Я видел, как две темные фигуры средь бела дня вошли в открытое парадное. «Через три дня, – прошипел Георг. – Или ты выблюешь свою проклятую душу по кусочкам! Скоро я опять буду здесь! В форме!»
Он протиснулся между мужчинами, стоявшими теперь в вестибюле, и вышел вон. Те двое, обойдя меня, стали подниматься вверх по лестнице. Я зашагал следом. Хелен стояла в комнате у окна. «Ты встретил его?» – спросила она.
«Да. Он сказал, ты больна и должна вернуться!»
Она покачала головой. «Чего он только не напридумывает!»
«Ты больна?» – спросил я.
«Чепуха! Я все это выдумала, чтобы уехать».
«Он сказал, Мартенс тоже об этом знает».
Хелен засмеялась: «Конечно, знает. Разве ты не помнишь? Он же писал мне в Аскону. Мы с ним обо всем договорились».
«Значит, ты не больна, Хелен?»
«Я выгляжу больной?»
«Нет, но это ничего не значит. Ты не больна?»
«Нет, – нетерпеливо ответила она. – Больше Георг ничего не говорил?»
«Как обычно. Угрожал. Чего он хотел от тебя?»
«Того же. Не думаю, что он явится еще раз».
«Зачем он вообще приходил?»
Хелен улыбнулась. Странной улыбкой. «Он думает, я его собственность.
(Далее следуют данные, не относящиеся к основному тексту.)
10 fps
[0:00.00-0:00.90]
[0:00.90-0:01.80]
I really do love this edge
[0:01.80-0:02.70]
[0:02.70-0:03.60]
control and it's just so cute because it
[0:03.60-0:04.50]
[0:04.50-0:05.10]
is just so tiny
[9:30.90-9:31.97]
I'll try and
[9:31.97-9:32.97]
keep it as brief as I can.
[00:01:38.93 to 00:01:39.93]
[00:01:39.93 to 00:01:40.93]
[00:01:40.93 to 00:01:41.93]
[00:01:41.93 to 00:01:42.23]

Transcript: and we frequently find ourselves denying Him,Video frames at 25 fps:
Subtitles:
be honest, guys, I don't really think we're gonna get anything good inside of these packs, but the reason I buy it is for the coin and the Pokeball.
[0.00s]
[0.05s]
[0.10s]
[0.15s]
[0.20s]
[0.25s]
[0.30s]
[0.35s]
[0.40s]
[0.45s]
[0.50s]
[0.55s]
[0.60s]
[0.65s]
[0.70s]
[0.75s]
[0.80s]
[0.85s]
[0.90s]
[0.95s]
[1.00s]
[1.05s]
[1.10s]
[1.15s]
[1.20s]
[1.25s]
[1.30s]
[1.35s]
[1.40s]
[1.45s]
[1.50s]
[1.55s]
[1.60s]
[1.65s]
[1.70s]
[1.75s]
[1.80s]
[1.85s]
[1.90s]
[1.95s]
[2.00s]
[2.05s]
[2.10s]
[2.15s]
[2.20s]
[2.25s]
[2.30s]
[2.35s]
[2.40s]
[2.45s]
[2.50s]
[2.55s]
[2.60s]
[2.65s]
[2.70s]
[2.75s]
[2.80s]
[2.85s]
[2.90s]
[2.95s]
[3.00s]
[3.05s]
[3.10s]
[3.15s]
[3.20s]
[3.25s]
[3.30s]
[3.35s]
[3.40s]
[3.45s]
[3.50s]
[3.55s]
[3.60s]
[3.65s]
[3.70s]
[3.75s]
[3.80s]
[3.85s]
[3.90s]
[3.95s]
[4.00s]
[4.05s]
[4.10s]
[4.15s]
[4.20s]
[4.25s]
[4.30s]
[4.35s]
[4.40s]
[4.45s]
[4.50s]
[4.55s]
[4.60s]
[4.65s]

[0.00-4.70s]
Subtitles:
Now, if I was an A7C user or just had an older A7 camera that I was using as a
И должна делать, как он хочет. Он всегда был таким. Еще в детстве. Братья часто бывают такими. Думает, что действует в интересах семьи. Ненавижу его».
«Поэтому?»
«Ненавижу. Этого достаточно. Так я ему и сказала. Но война будет. Он знает».
Мы замолчали. Шум автомобилей на набережной Гран-Огюстен, казалось, стал громче. За Консьержери в ясное небо вонзался шпиль Сент-Шапель. Доносились крики газетчиков. Они перекрывали рев моторов, как крики чаек шум моря.
«Я не смогу защитить тебя», – сказал я.
«Знаю».
«Тебя интернируют».
«А тебя?»
Я пожал плечами. «Вероятно, и меня тоже. Возможно, нас разлучат».
Она кивнула.
«Французские тюрьмы не санатории».
«Немецкие тоже».
«В Германии тебя не посадят».
Хелен мгновенно встрепенулась. «Я останусь здесь! Ты исполнил свой долг, предупредил меня. Не думай об этом больше. Я остаюсь. И ты тут ни при чем. Назад я не поеду».
Я смотрел на нее.
«К черту безопасность! – сказала она. – И к черту осторожность! Я долго ими пользовалась».